惊扰一夏天的蝉也消停了,下一次见面得是明年。
香栀带着沈夏荷和小伍、李小娟一起到城里理发室烫头发。
她们几个想了个办法,觉得有人认为大波浪是浪荡的代名词,那她们为了支持香栀,心甘情愿把头发烫成大波浪。
“我们做军属问心无愧,一年到头对象老出任务不在家,难不成非要做黄脸婆才行?军属没有美丽的权利吗?”

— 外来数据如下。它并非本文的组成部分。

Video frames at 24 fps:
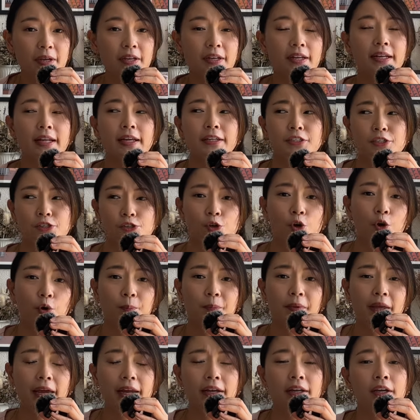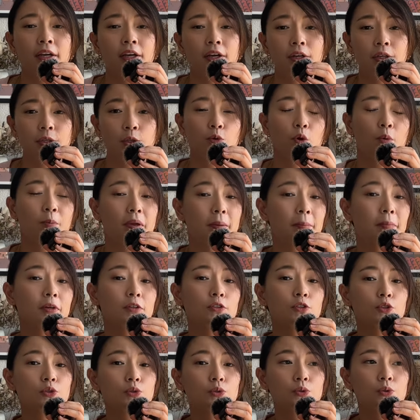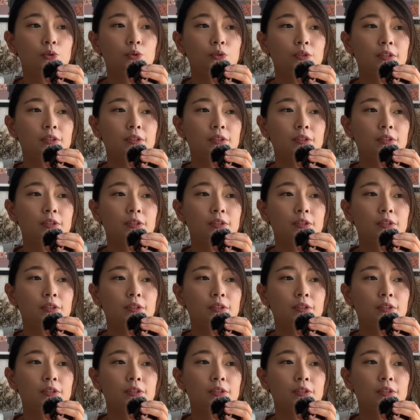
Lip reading: and I just hope that you will be able toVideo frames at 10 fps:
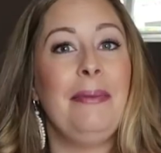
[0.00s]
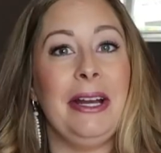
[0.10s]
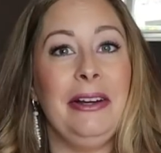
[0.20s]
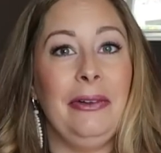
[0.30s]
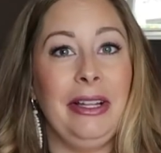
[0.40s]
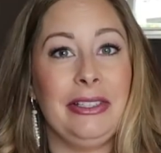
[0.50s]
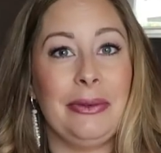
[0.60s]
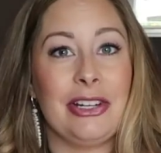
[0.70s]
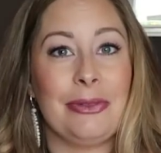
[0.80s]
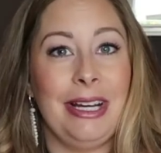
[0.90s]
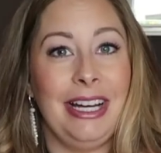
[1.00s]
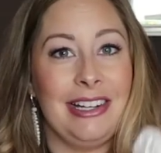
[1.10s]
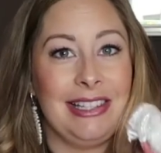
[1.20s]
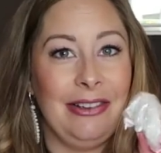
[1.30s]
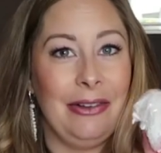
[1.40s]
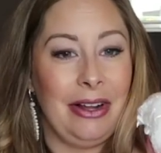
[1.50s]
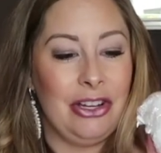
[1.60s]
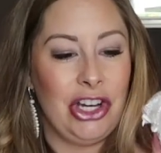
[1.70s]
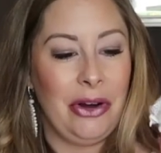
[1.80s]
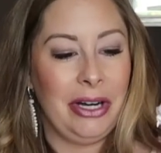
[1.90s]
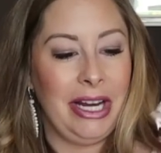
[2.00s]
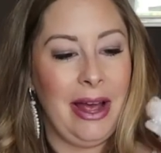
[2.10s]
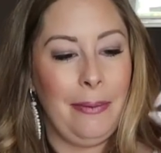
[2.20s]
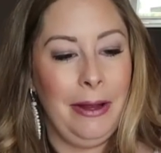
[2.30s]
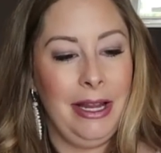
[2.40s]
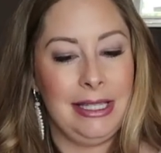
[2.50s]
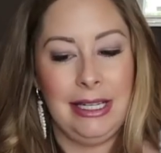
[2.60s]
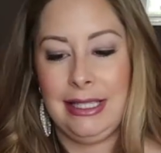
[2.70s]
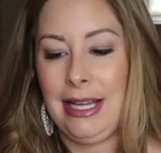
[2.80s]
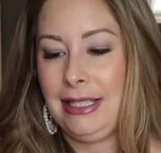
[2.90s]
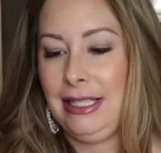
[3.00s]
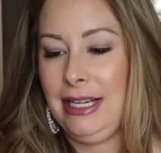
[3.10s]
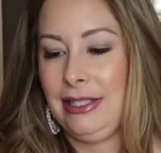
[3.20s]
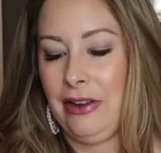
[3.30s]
but I don't like to wash my hair, so a shower cap is a necessity.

“我早就看文工团烫的波浪头好看了,正好烫一个,要能维持到过年更好。”
“我也得打扮起来,等过年回娘家,让他们看看他们小闺女多时髦。”
香栀听她们包含鼓励的话,小手一挥:“你们的汽水我请了!”
沈夏荷嫌弃地说:“大冷的天喝什么汽水。你没看见旁边有卖咖啡的,你弄点洋玩意给咱们尝尝呗。”
香栀还没喝过咖啡,她小声问自己身后洗头的小姑娘:“咖啡贵不贵?我只带了十元钱。”
小姑娘笑呵呵地说:“同志,要不了那么多钱。最贵的也就五角钱一杯,剩下的钱您还能买个小蛋糕一起分着吃呢。”
理发室今天没别人,就是她们几个。香栀干脆包着头发跑到隔壁买咖啡。
咖啡菜单上有许多看得懂却不理解的文字,她按着顺序点了八杯,自己则要了沪市咖啡厂的咖啡茶饮。据说这个是最甜的。她还让服务员多多的加糖。
咖啡厅的服务员比锦山人民俱乐部的服务好多了,帮着香栀端着咖啡送过来,还多给她们送了碟脆饼干。
咖啡特有的焦糊香味飘荡在理发室里,小姐妹们坐一排对着橱窗,头上全是塑料发卷,一小口一小口抿着咖啡。